第20章 林間合宿 1日目※
『ん....ッ.....ぁ......』
起きろって呼ばれてる気がした。
先生のこと今必死に追いかけてたのに......
目が勝手に開いて光が少しづつ入ってくる。
怖い顔してこっちを見ているイレイザーヘッドがいたような気がした。
『...んん...ぁ...イレイザー、ヘッド...ふふ...』
どこまでが夢だろう。見たこともない表情したイレイザーヘッドが目の前にいてつい笑ってしまった。
あぁ、だめ。また瞼がどんどん落ちてくる。
「......おい、このまま本当に襲うぞ」
本能なのか、その言葉だけはしっかりと拾った私の耳。
『ひっ!?ぇ...ゃ...なんで...ッ...』
はっきり聞こえた言葉に反射的に身体を起こした。
下着姿の自分、なぜかここにいるイレイザーヘッド。
なんで?なんで?頭が追いつかない。無意味だと分かっていても、私の手は咄嗟に布団を手繰り寄せて胸の前で隠すようにした。

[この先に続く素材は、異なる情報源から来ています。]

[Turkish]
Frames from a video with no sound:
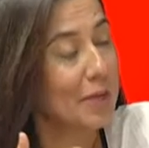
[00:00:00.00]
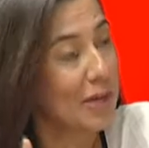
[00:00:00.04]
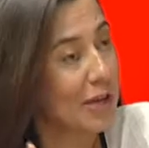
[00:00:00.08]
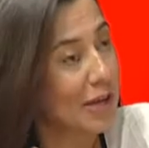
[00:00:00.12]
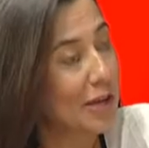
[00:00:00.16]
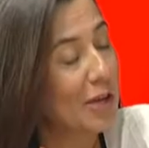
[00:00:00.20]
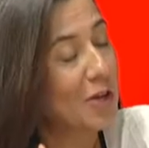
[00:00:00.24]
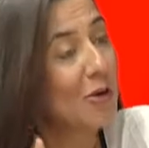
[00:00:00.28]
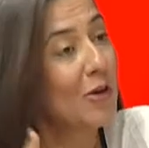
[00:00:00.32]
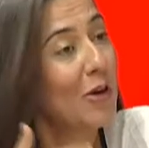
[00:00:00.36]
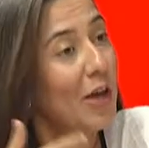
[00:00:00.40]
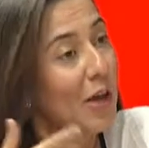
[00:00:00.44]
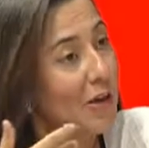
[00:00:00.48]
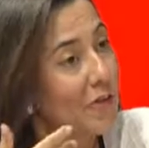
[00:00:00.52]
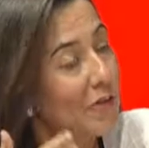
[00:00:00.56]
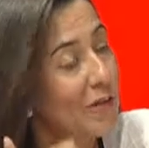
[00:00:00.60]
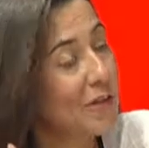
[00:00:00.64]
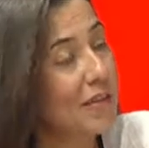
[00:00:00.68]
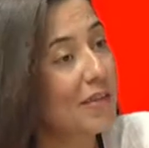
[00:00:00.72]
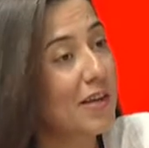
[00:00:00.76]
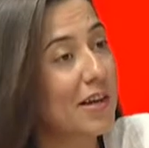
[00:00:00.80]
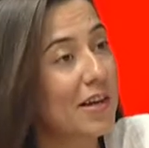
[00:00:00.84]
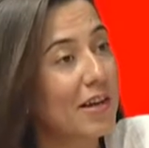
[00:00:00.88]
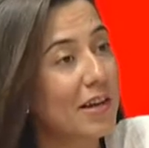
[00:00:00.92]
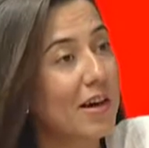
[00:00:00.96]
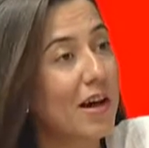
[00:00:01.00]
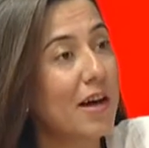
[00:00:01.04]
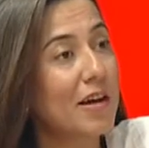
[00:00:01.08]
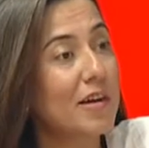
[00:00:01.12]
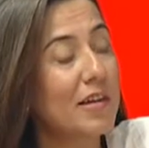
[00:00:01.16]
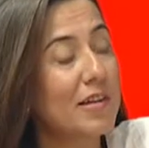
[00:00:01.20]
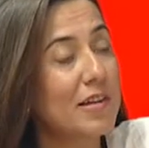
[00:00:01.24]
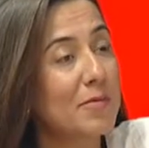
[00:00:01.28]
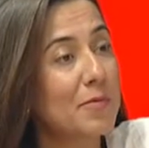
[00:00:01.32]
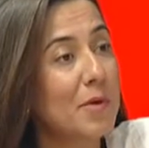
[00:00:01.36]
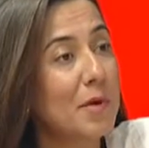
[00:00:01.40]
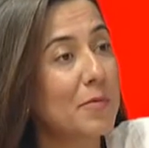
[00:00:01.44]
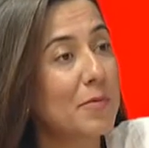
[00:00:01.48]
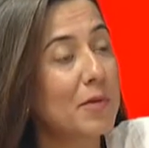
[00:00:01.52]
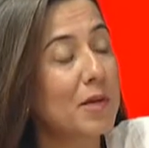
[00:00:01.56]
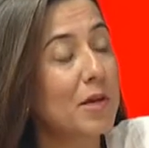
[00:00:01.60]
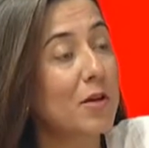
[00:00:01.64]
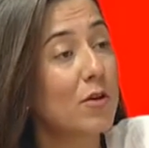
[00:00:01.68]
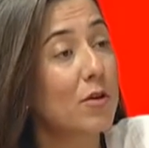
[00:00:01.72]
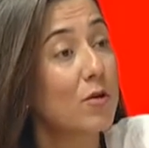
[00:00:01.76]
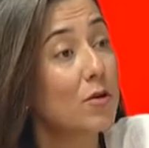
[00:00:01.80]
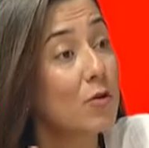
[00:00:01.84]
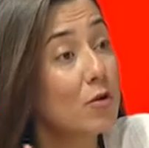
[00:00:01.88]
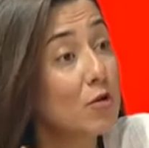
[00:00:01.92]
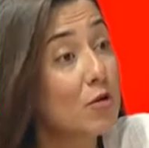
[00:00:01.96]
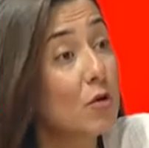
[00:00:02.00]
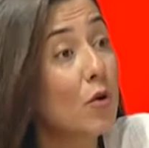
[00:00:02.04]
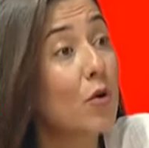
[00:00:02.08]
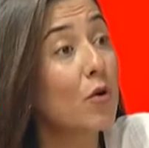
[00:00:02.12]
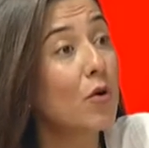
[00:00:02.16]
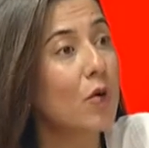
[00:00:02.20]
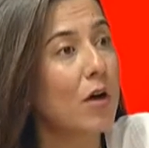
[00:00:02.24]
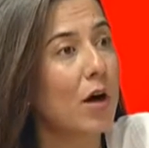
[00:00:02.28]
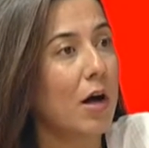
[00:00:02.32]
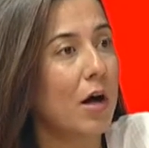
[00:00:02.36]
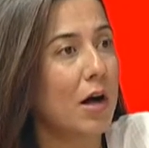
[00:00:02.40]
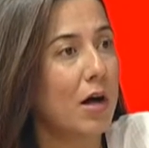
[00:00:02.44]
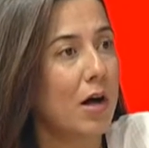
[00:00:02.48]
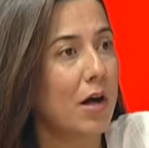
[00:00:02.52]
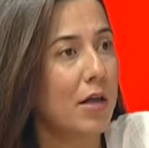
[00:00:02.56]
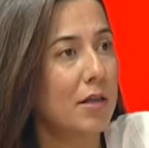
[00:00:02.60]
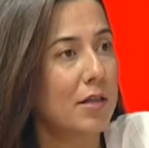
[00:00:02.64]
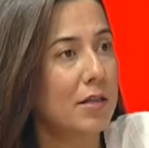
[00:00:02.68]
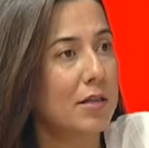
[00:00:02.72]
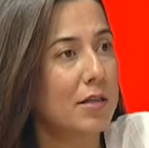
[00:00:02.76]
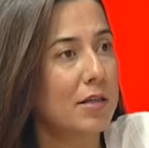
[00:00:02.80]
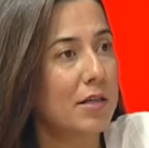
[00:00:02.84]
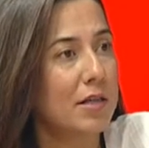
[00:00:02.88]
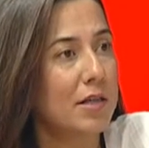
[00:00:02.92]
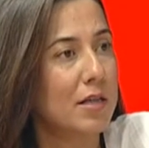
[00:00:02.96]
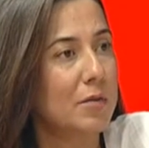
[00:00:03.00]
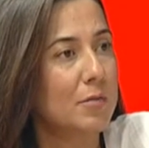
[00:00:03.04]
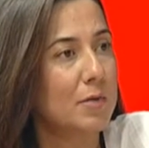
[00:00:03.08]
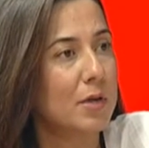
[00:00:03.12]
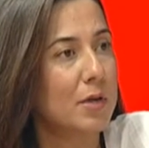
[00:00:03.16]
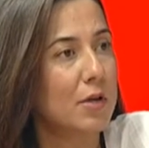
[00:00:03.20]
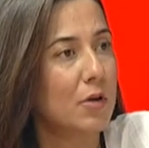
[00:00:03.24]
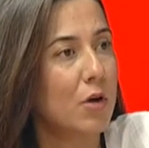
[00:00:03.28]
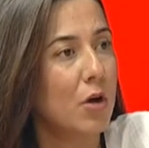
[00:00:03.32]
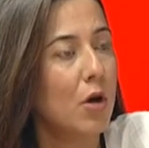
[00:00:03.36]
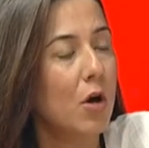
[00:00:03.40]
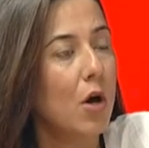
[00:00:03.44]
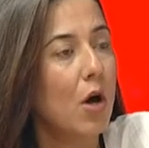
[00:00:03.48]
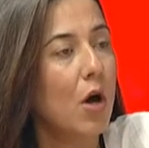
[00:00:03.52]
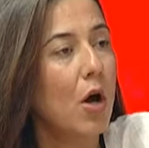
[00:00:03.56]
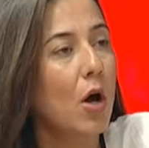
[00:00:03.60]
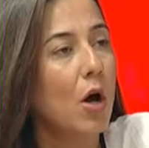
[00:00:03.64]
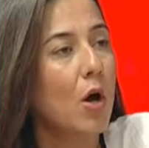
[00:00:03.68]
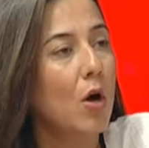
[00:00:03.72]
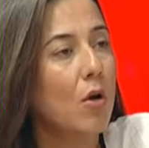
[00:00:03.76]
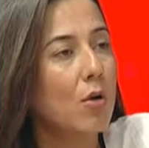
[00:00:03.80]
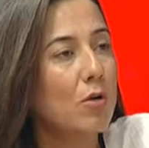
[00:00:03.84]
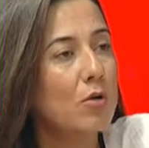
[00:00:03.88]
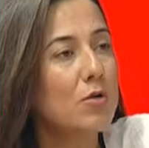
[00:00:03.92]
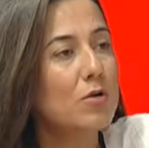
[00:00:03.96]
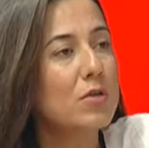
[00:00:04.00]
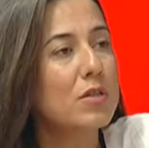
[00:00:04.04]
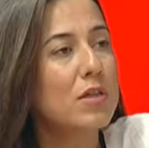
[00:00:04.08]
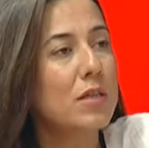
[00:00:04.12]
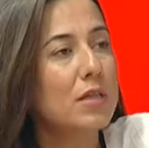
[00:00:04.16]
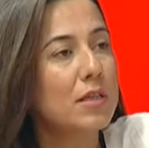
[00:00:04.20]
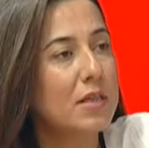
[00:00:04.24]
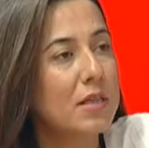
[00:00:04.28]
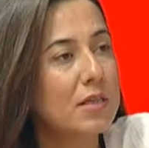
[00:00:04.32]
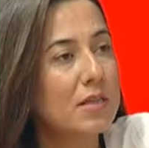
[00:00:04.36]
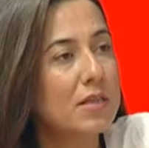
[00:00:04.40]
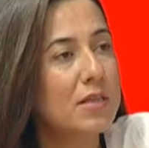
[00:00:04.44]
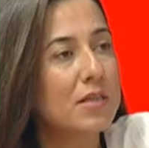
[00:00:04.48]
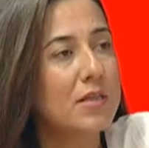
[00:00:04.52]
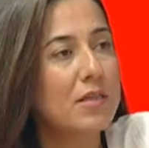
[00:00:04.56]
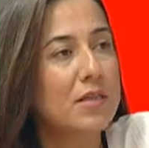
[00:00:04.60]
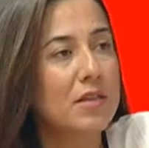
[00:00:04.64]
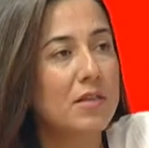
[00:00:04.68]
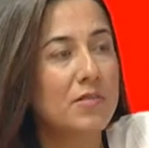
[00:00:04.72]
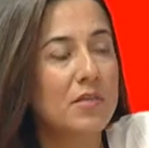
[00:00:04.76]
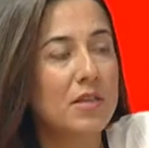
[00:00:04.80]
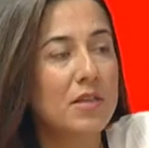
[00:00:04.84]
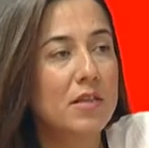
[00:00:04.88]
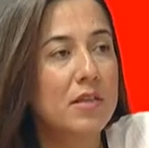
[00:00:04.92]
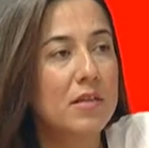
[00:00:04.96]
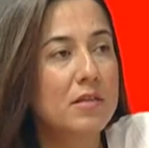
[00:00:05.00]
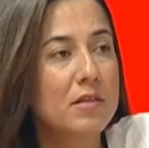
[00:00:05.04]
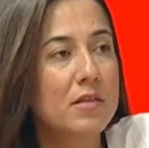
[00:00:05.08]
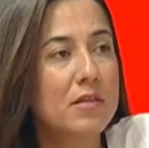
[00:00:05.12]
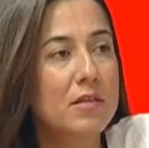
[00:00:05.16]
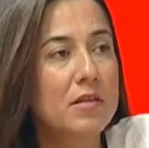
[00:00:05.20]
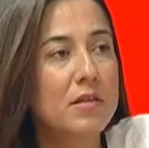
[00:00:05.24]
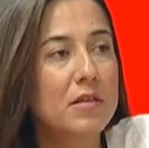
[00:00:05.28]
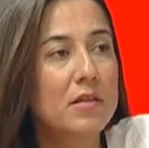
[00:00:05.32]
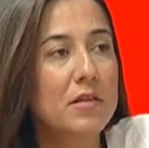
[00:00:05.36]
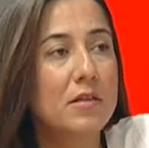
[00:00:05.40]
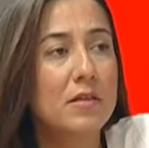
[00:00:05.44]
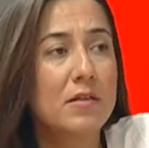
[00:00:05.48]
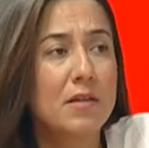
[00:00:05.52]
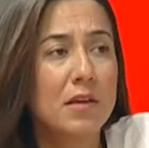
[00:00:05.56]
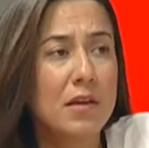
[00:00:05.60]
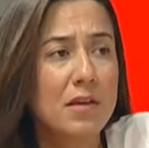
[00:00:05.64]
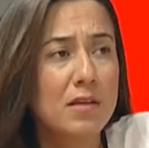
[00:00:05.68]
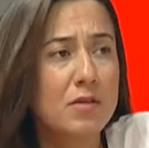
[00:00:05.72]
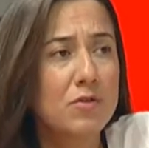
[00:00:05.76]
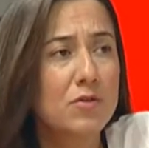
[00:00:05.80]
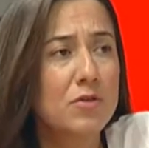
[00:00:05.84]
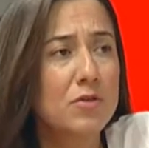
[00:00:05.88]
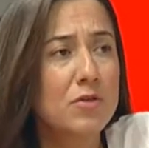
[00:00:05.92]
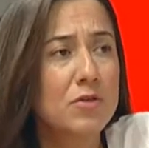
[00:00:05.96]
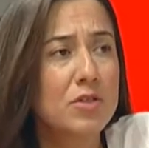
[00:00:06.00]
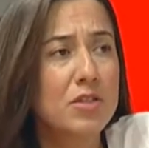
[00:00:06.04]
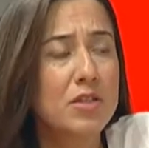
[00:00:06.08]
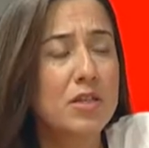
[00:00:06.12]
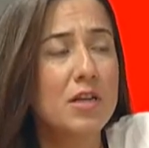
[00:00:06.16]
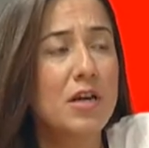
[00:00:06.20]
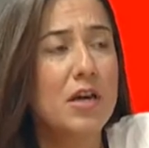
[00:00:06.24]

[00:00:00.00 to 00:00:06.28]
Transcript: gerekiyor. Evet tekrar etmem gerekiyor. Sonra algılayabiliyor. O yüzden kesinlikle ve kesinlikle teknoloji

『な、なんで...イレイザーヘッド.....いるの...」
「何度も外から声を掛けたが、一向に返事が無いからな。心配で戸を開けたらこのザマだ。直に他の生徒ら戻る。その後すぐ夕飯だ。着替えたら外に来い」
そう言って襖をパタンと閉め部屋を出て行ったイレイザーヘッド。
イレイザーヘッドがいなくなった部屋で再び後ろに倒れた。
あぁ、そうだ。そうだ。私、施設に戻ってきたあとにそのまま着替えもしないで......。
ポツポツとある記憶を拾っていく。
恥ずかしさでイレイザーヘッドの話なんてちっとも全く入ってこなかった...
ええと、何て言ってたっけ。
そう、夕食だ。みんなが戻ってきて、これから夕食なんだ。
頭からイレイザーヘッドを追い出すように、夕食、夕食、夕食、夕食と頭の中で何度も唱え、ジャージに着替えて施設の外へ向かった。
それなのに
──このまま本当に襲うぞ
同じ言葉を何度唱えてもその言葉だけが耳にこびりついたように、ちっとも離れなくて。